*** Entries supplied ***
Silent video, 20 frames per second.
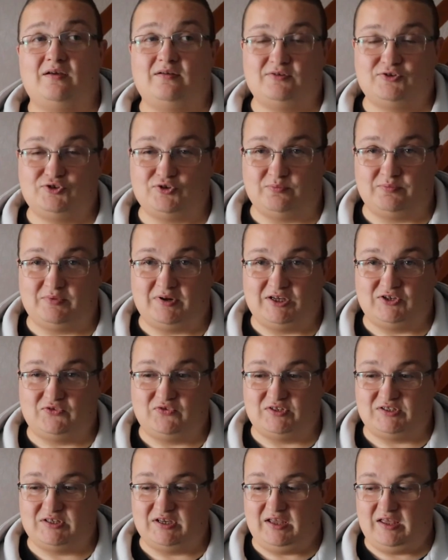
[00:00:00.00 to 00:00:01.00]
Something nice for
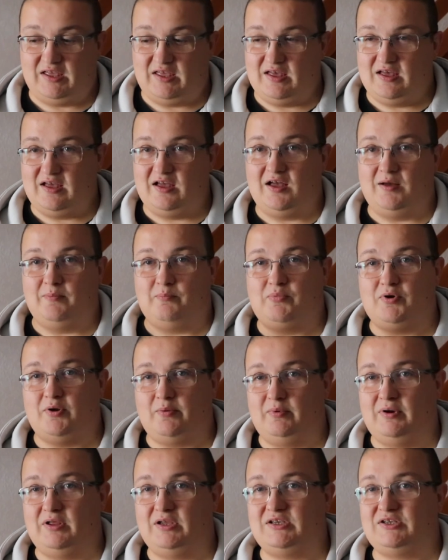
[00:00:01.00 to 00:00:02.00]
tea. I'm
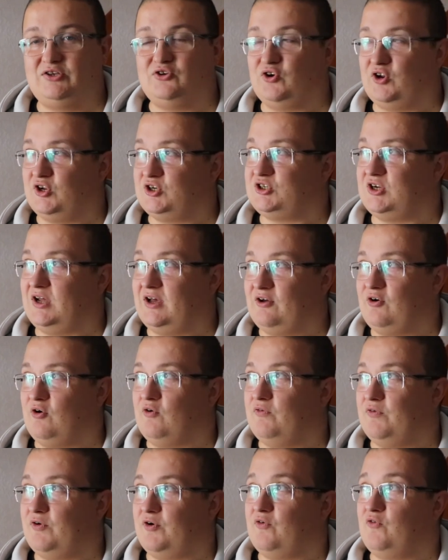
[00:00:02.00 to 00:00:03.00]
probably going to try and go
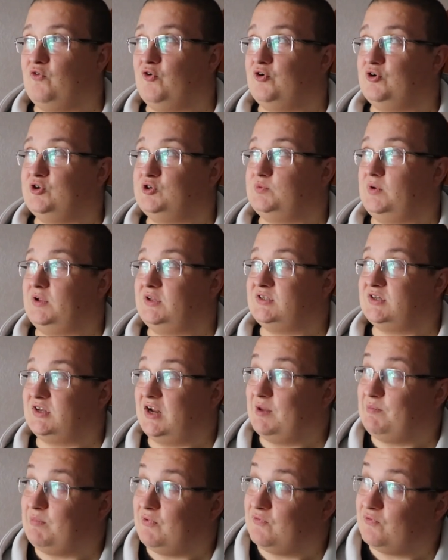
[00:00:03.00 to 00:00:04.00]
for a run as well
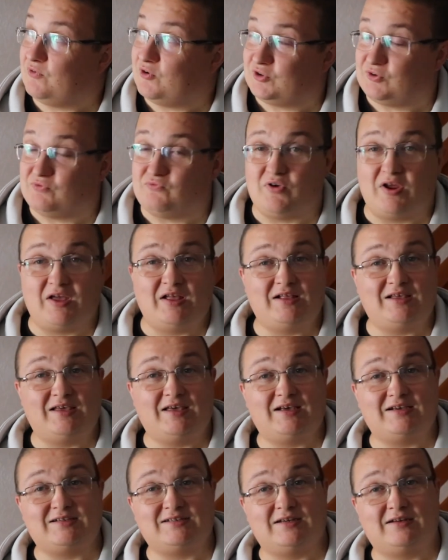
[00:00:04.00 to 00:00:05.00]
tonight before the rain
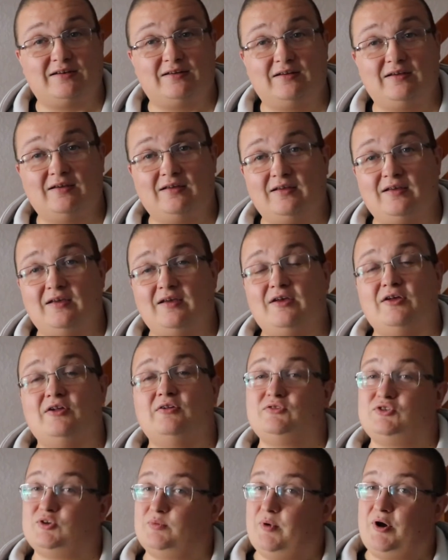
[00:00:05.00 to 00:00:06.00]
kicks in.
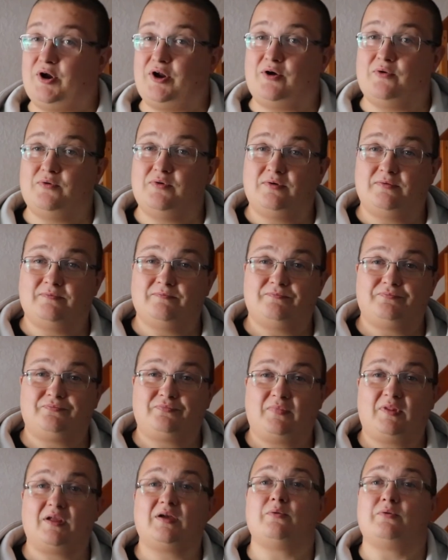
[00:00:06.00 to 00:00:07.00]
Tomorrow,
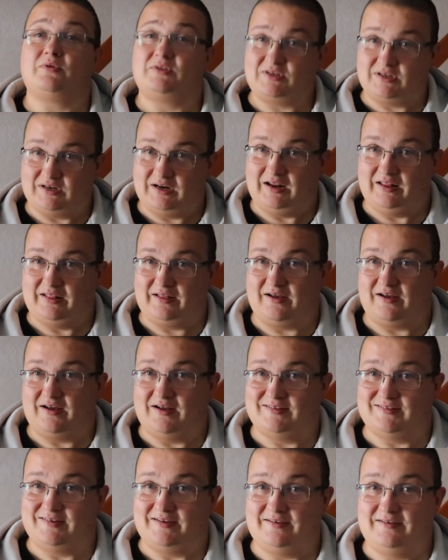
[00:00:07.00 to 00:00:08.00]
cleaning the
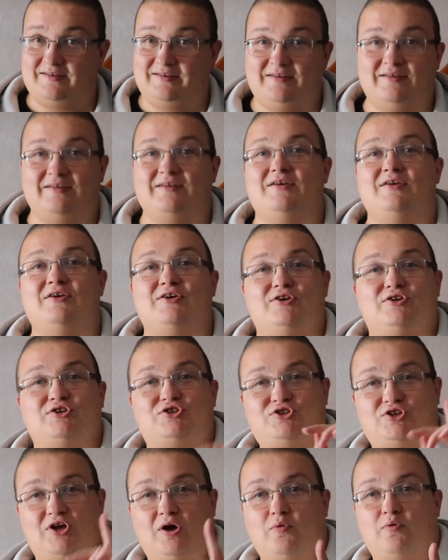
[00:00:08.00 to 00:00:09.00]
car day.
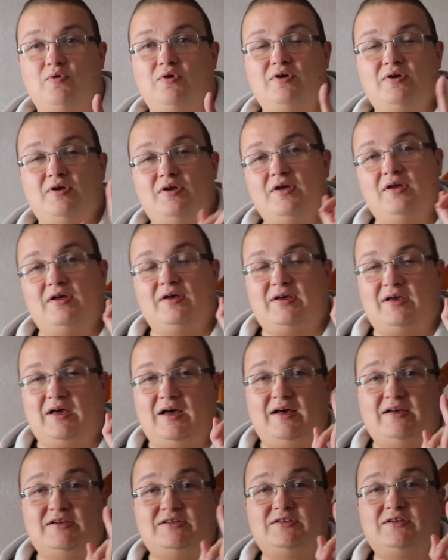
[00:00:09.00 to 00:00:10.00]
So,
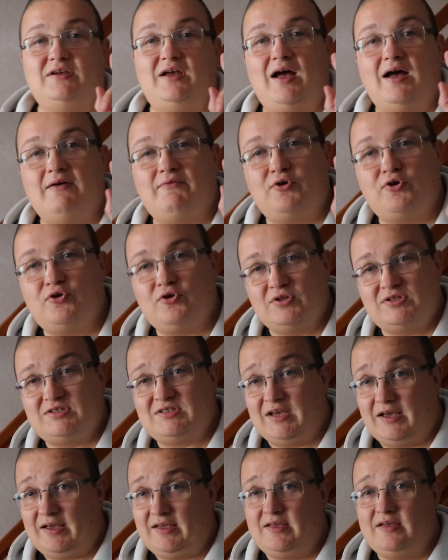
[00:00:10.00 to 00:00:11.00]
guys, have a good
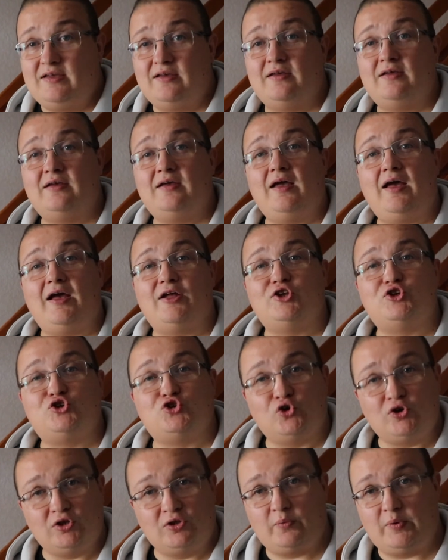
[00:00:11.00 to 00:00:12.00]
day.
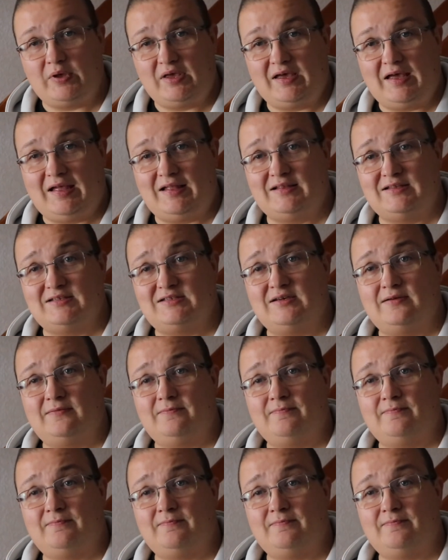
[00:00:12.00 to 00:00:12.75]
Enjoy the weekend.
***
*** Entries supplied ***
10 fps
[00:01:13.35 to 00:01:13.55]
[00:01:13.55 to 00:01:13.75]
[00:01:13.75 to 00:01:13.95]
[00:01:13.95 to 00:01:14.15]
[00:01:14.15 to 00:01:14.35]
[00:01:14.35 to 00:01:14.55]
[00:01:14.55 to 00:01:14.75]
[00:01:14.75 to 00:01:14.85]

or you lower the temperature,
***
*What you have to do:*
Above are the records; copy exactly the lines from the line with "[00:01:13.35 to 00:01:13.55]" through the line with "[00:01:14.55 to 00:01:14.75]", both included.

*Answer box:*
[00:01:13.35 to 00:01:13.55]
[00:01:13.55 to 00:01:13.75]
[00:01:13.75 to 00:01:13.95]
[00:01:13.95 to 00:01:14.15]
[00:01:14.15 to 00:01:14.35]
[00:01:14.35 to 00:01:14.55]
[00:01:14.55 to 00:01:14.75]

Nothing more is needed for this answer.